Старушка предупреждала ничему не верить, и, вопреки проклевывающемуся припадку, я намеревалась внять ее совету: я чем-то отравилась, мне плохо, возможно, у меня жар, и я потерялась в одном из самых таинственных лесов России, неудивительно, что меня одолели галлюцинации. Однако когда я уже почти завела мотор, меня позвали:
– Дина! Дина!
Я не могла узнать его голос – он ушел слишком рано, настолько, что, если бы не снимки на тумбочке в маминой спальне, я бы забыла его лицо. Но что-то откликнулось, наивное, детское – и предательское. Потому что, конечно, он не мог быть здесь, как бы я ни убеждала себя в обратном. Неожиданно отчетливо возникла сцена из какого-то сериала, где москвичам разъясняли: «Нас так водят. Леший дороги путает» и «Аука озорничает – притворись, что не слышишь, не то заморочит». И: «Чтобы дороги расплелись, надо одежду наизнанку вывернуть, правый сапог на левую ногу надеть, а левый на правую».
Я не усомнилась ни на секунду, стаскивая свитер с футболкой и надевая их наоборот. Но едва потянулась к ключу зажигания, как «Мазду» ощутимо метнуло. Что-то взбрыкнуло под ней, зарокотало, заворчало. Она накренилась, а затем затряслась; я влетела лбом в приборную панель – что-то вязкое, соленое, кровь, обожгло нёбо. От металлического привкуса замутило еще сильнее, но страх перевесил тошноту, и, едва зазвенели стекла, я вытолкнула себя наружу, обдирая ладони и локти.
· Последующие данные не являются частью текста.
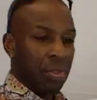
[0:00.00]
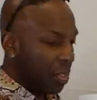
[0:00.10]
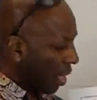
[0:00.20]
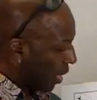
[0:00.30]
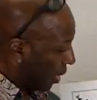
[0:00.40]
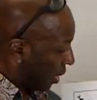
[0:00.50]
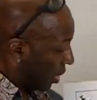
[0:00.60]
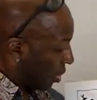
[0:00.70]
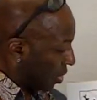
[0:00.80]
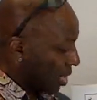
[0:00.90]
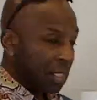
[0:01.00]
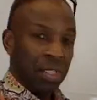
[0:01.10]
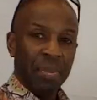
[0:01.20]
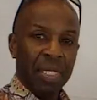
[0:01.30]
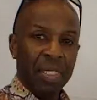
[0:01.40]
Okay, so that's
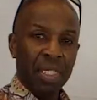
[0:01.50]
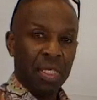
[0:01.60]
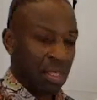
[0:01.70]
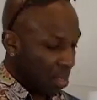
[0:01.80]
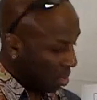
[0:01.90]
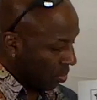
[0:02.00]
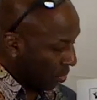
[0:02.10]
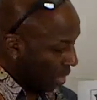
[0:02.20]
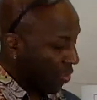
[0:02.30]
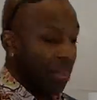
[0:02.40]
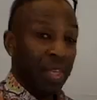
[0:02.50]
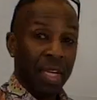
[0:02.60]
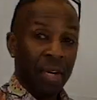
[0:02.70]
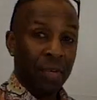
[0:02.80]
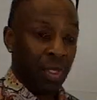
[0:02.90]
the buildings that are in the
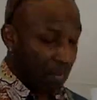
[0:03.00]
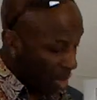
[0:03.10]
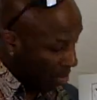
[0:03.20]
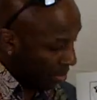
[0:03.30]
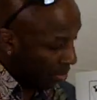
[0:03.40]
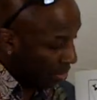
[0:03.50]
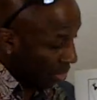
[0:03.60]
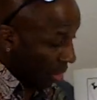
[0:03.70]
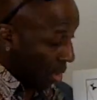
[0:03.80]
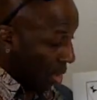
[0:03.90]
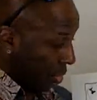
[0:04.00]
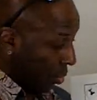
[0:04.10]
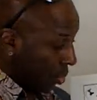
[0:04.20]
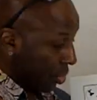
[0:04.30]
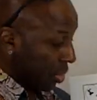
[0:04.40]
area at the moment. You
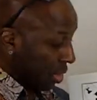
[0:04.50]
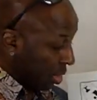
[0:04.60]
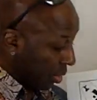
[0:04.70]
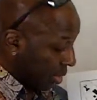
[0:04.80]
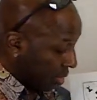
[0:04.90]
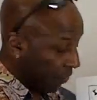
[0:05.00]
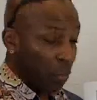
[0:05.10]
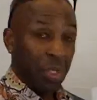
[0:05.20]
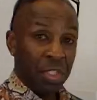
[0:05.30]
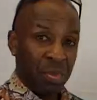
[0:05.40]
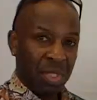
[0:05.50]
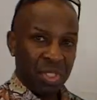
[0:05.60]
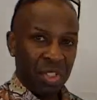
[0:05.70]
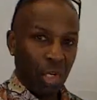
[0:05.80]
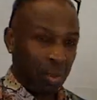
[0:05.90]
also need to look at the voids, which
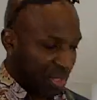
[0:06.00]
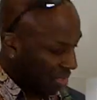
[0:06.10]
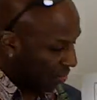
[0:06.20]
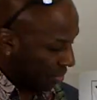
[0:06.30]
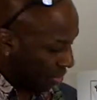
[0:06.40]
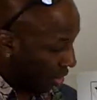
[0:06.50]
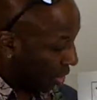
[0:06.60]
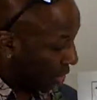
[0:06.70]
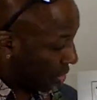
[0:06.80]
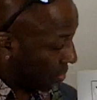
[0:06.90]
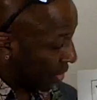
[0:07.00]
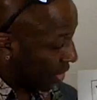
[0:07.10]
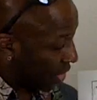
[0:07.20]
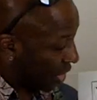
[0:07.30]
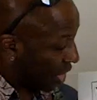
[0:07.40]
is the opposite of the solids. So as you
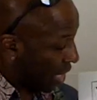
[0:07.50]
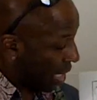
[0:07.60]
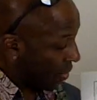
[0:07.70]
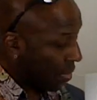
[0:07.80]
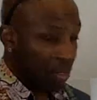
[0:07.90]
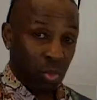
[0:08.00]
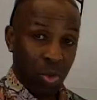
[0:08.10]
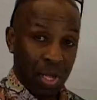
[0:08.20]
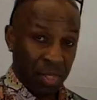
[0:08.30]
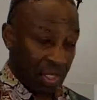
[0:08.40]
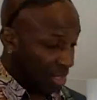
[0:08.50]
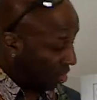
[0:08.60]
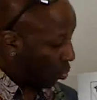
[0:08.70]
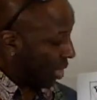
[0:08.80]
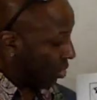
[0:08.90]
can see there, that's where this is
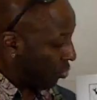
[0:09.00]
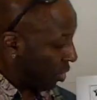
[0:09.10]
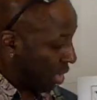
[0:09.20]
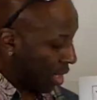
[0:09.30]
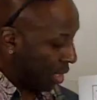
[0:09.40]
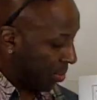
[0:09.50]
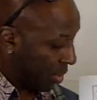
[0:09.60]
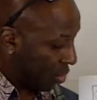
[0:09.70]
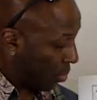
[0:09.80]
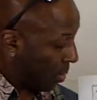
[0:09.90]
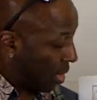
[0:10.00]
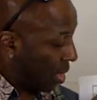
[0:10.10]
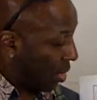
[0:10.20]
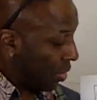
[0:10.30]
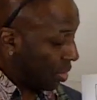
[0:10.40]
where it's really highly built up.
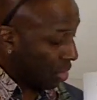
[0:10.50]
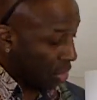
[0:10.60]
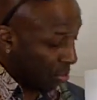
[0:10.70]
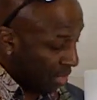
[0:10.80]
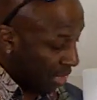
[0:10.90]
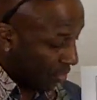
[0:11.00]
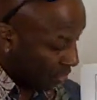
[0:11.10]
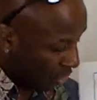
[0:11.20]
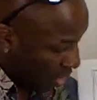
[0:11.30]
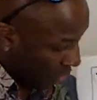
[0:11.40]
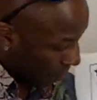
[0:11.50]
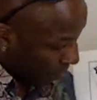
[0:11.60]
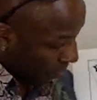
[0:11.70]
These are the open areas here.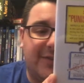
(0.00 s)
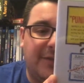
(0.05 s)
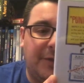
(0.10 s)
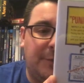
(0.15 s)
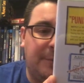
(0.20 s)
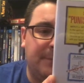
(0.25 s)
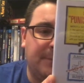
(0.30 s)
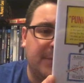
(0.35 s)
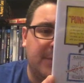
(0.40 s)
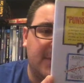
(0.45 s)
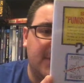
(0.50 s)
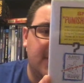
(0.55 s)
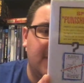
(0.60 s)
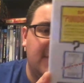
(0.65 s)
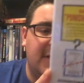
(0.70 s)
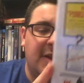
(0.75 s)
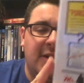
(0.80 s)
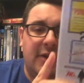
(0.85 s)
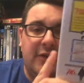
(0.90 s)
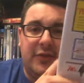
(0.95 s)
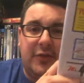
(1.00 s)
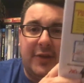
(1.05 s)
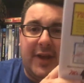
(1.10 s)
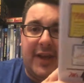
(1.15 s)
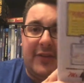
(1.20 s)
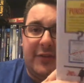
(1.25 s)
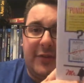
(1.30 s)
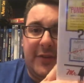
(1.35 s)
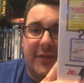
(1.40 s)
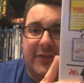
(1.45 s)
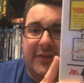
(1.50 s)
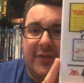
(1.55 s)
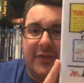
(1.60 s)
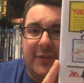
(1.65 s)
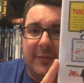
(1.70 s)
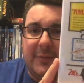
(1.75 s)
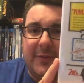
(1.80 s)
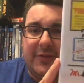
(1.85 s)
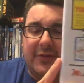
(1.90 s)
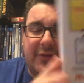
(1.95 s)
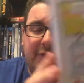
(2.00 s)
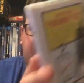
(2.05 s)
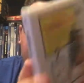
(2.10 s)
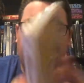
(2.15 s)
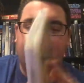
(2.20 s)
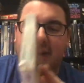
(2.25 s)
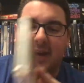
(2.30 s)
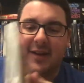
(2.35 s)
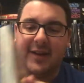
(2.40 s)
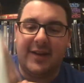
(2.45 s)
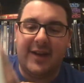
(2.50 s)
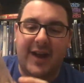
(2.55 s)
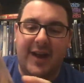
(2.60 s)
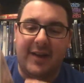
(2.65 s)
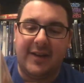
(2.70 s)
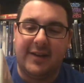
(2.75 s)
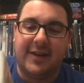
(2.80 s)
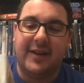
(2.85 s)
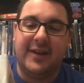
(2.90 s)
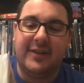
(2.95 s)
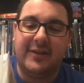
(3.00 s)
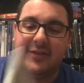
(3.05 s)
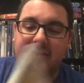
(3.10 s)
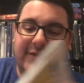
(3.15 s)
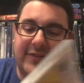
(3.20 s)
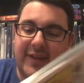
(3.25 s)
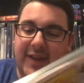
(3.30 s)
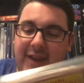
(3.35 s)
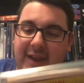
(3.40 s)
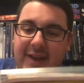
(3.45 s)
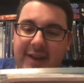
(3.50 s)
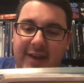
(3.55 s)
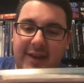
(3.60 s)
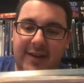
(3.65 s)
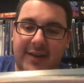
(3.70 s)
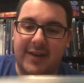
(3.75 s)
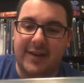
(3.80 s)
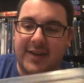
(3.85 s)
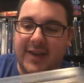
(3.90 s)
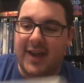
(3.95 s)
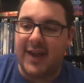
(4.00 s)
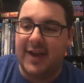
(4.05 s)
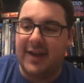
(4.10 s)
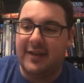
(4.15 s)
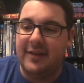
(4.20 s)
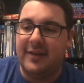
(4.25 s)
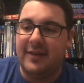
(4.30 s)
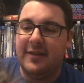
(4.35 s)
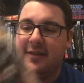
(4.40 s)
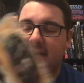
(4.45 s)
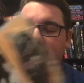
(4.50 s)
So yeah, so this is Mr. Sardonicus, and again,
В тот же миг окна лопнули, осыпаясь мелкими осколками. Всхлипнув, я поднялась и ринулась прочь – замирать было нельзя: машина скрежетала, будто вопила, и ходила ходуном. Где-то рядом кто-то хохотал – истерически, надрывая связки.
Надеясь, что рано или поздно тропа приведет хоть куда-нибудь, я бросилась бежать по самому центру, словно, если бы соскользнула на обочину, меня тут же утащили бы. Однако очень быстро поняла, что идти, никуда не сворачивая, не получится: здесь не было ни единого фонарного столба, и, стоило отдалиться от машины, темнота стала кромешной – настолько, что не определить, где верх, а где низ. В попытке сориентироваться я обернулась; фары «Мазды» скакали, вертелись вдали, точно спятившие болотные огни. Что-то хрустнуло под стопой, укололо, и, ахнув, я рухнула куда-то – по острым камням, сучьям и кочкам.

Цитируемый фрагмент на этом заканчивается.